Approximately 900 artifacts and images relating to the cultural traditions of Wolastoqiyik are currently housed at the New Brunswick Museum and have been collected since the middle of the nineteenth century. For the purposes of this project, the information in this searchable database describes the collection of those functional and decorative objects, as well as images, made over the past 250 years, with which we associate, or most likely associate, Wolastoqiyik.

Canoe, ca. 1900
Solomon Family Member
Canoe, c. 1900.
The collection at the New Brunswick Museum includes artifacts made for use within the communities themselves as well as artifacts made for presentation or sale outside the communities. Examples of useful technologies as well as excellent fine crafts document aspects of both the lifestyle and the aesthetic of Wolastoqiyik. The selection of images documents not only individual members of the Wolastoqew community but also records instances of the use of Wolastoqew technology in everyday life in New Brunswick.

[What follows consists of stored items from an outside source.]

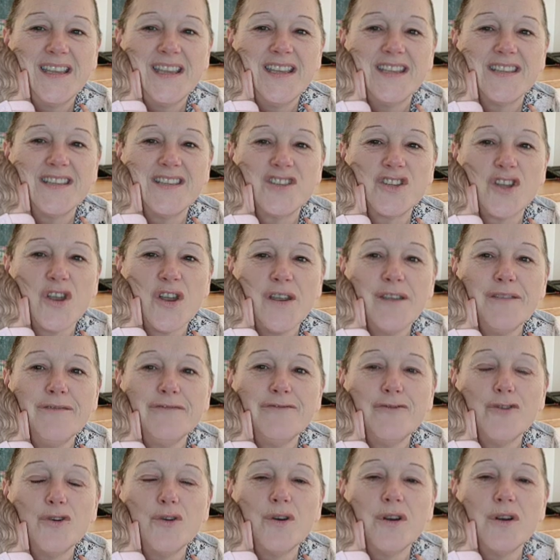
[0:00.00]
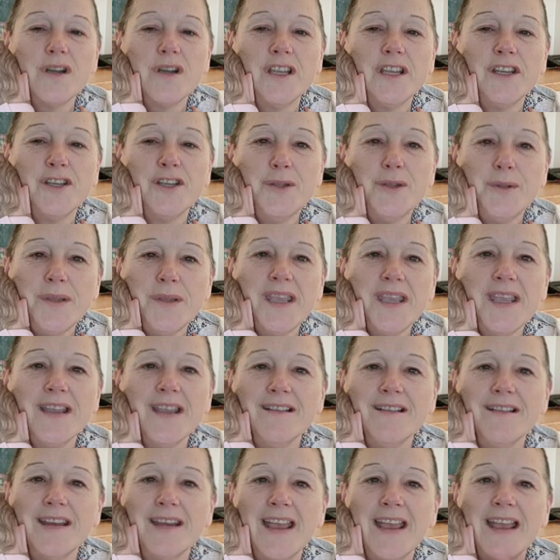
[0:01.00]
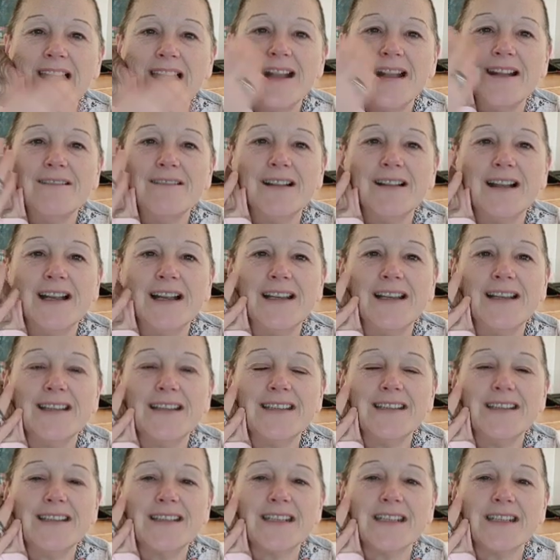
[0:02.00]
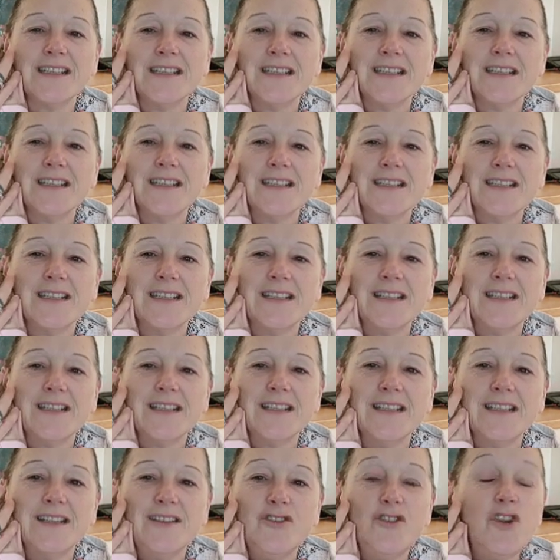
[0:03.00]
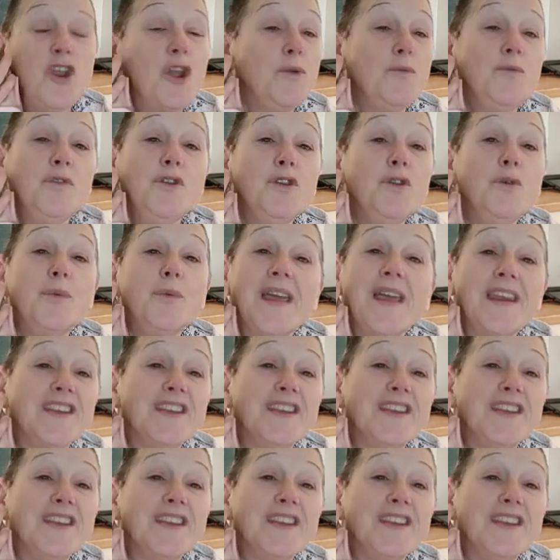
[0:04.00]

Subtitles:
It's time for a new year now and no new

Prince's Beach (detail), 1908
Frederick H.C. Miles
Prince's Beach (detail), 1908
In order to give a sense of the landscape inhabited by Wolastoqiyik, a selection of images both photographic and artistic have been selected to represent aspects of the Wolastoq (St. John River) watershed.

Some aspects of the collection were acquired from members of the community. Between 1929 and 1934, Chief William Polchies of Pilick (Kingsclear), donated examples of clothing items, basketry and technology. In 1981, over fifty items relating to basketry were collected from Eva Saulis of Negotkuk (Tobique) In some cases, collections came to the New Brunswick Museum after they were gathered together by individuals. For example, in the 1940s, Edwin Tappan Adney, an artist, writer, researcher, donated his collection of accurately scaled models that had been produced as a result of his fifty-year collaboration with members of the community in Woodstock, New Brunswick.

Philomena Nelson Basket, 1975
Philomena Nelson
Basket, 1975

In another case, the research of New Brunswick Museum employee, Gaby Pelletier, created a profound interest in basketry and her personal collection was added to the New Brunswick Museum in 1980. Over the years other items of great interest have been aquired either as gifts of the estate or bequests. In 1947, an impressive grouping of beadwork associated with clothing made at Sitansisk (St. Mary’s) was donated from the estate of Alice Chisholm. In 1959, two complete sets of clothing made in the 1880s for members of the Hazen family of Saint John were donated from the estate of Sir John Douglas Hazen.

Moccasins
Attributed to a Polchies Family Member
Moccasins, c. 1900

Occasionally, artifacts of importance are acquired through other means. In 1983, with the assistance of the Government of Canada under the terms of the Cultural Property Export and Import Act, the New Brunswick Museum purchased at auction in London, England, a set of chieftain’s regalia from the late 1700s.

Though the collection is by no means complete, it provides one of the most extensive groupings of cultural material relating to Wolastoqiyik in North America.